Ori Eisen, the founder of 41st Parameter, a fraud-loss consultancy, told The Washington Post that the ATM theft scheme was no shock, given that three of his clients informed him that ATM fraud was the reason for the loss of $50 million just in New York City over the course of one month.

Another payment systems company reported a security breach due to hacking last month. Princeton, N.J.-based Heartland Payment Systems was the victim of what it called one of the largest-ever personal information heists. According to the Arkansas Democrat-Gazette, Heartland “processes 100 million transactions a month for more than 250,000 businesses in the country,” with some 2 to 3 percent of those from companies in Arkansas.

Heartland launched a Web site to help assuage customers’ concerns. In the meantime, Arkansas banks Simmons First National and Bank of the Ozarks are issuing new debit cards to customers whose information may have been stolen. Bank of the Ozarks Vice Chairman Mark Ross told the Arkansas Democrat-Gazette that the data heist could also have reverberations nationwide due to Heartland’s heavy volume.
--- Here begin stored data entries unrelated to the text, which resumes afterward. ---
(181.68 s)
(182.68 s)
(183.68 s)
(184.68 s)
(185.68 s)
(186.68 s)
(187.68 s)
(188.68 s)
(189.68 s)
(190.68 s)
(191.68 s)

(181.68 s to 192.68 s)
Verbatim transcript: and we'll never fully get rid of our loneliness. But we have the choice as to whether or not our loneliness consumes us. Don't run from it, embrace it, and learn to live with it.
Retailers have also fallen prey to hackers. In August, federal officials arrested 11 people, three of them Americans, for charges of theft, conspiracy, computer intrusion and illegal sale of credit card data in connection with an alleged credit card fraud ring. Miami resident Albert “Segvec” Gonzalez, according to a grand jury indictment, apparently drove around Miami in search of unlocked Wi-Fi networks, allegedly hacking into the computer systems of BJ’s Wholesale Club in 2003. One of Gonzalez’s suspected co-conspirators broke into the customer data of TJX, which owns T.J. Maxx and Marshalls. Officials say that the group allegedly installed a program that showed TJX customer credit card data in real time.
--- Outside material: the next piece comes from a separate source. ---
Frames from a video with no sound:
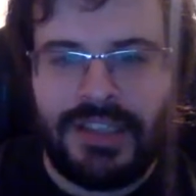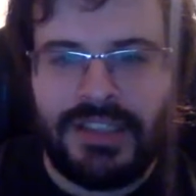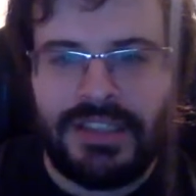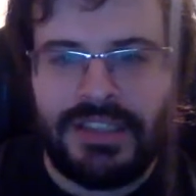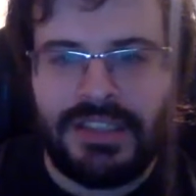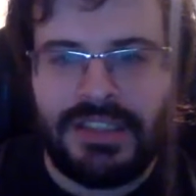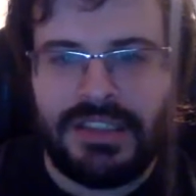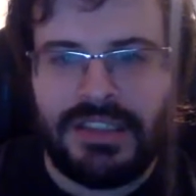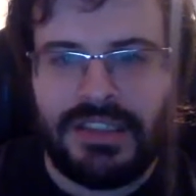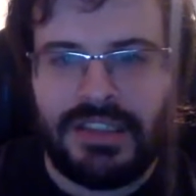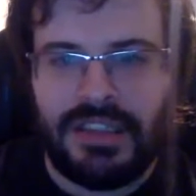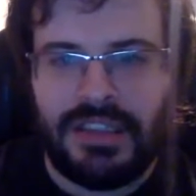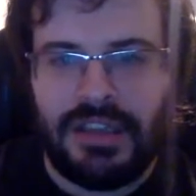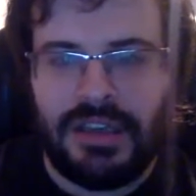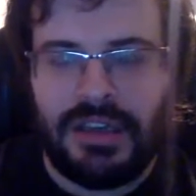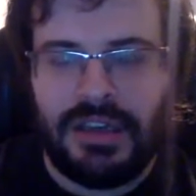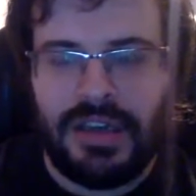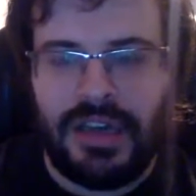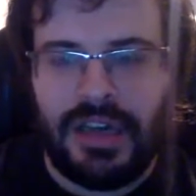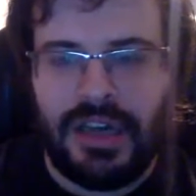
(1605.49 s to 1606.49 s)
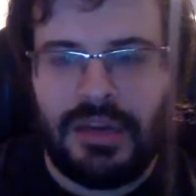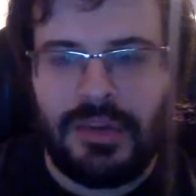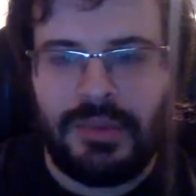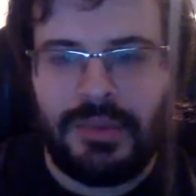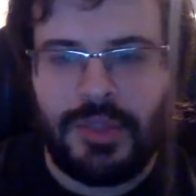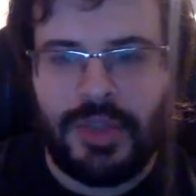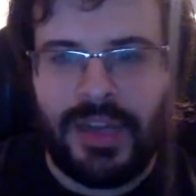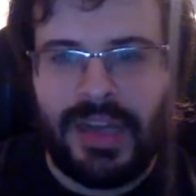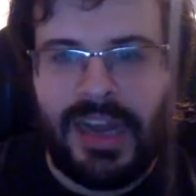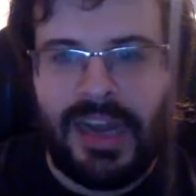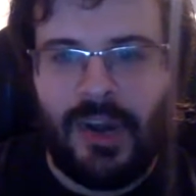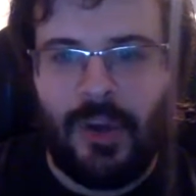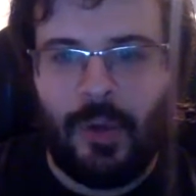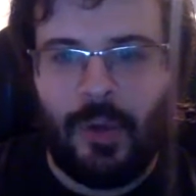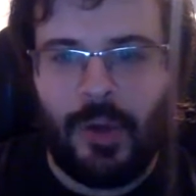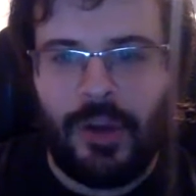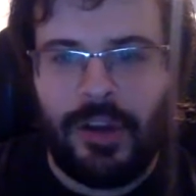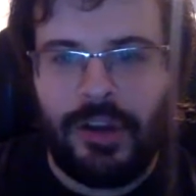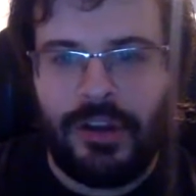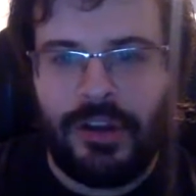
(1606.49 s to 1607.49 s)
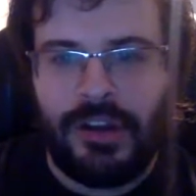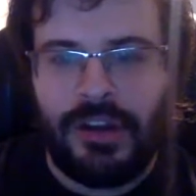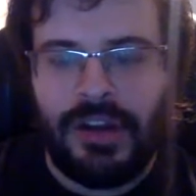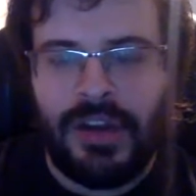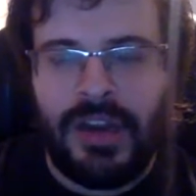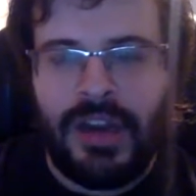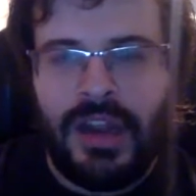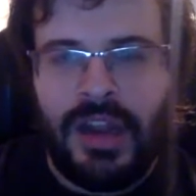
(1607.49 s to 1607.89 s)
She's going to try to outwork her.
TJX disclosed in March 2007 that hackers broke into its systems in July 2005 to mine some 45.7 million credit card numbers. According to company statements, a group of hackers first broke into records in July 2005, accessing transaction data spanning from January to November 2003. The company said that many of the credit cards had expired by that point, and that employees had already “deleted much of the transaction data in the normal course of business between the time of the breach and the time that TJX detected it, making it impossible to know how many total cards were affected,” wrote the Associated Press.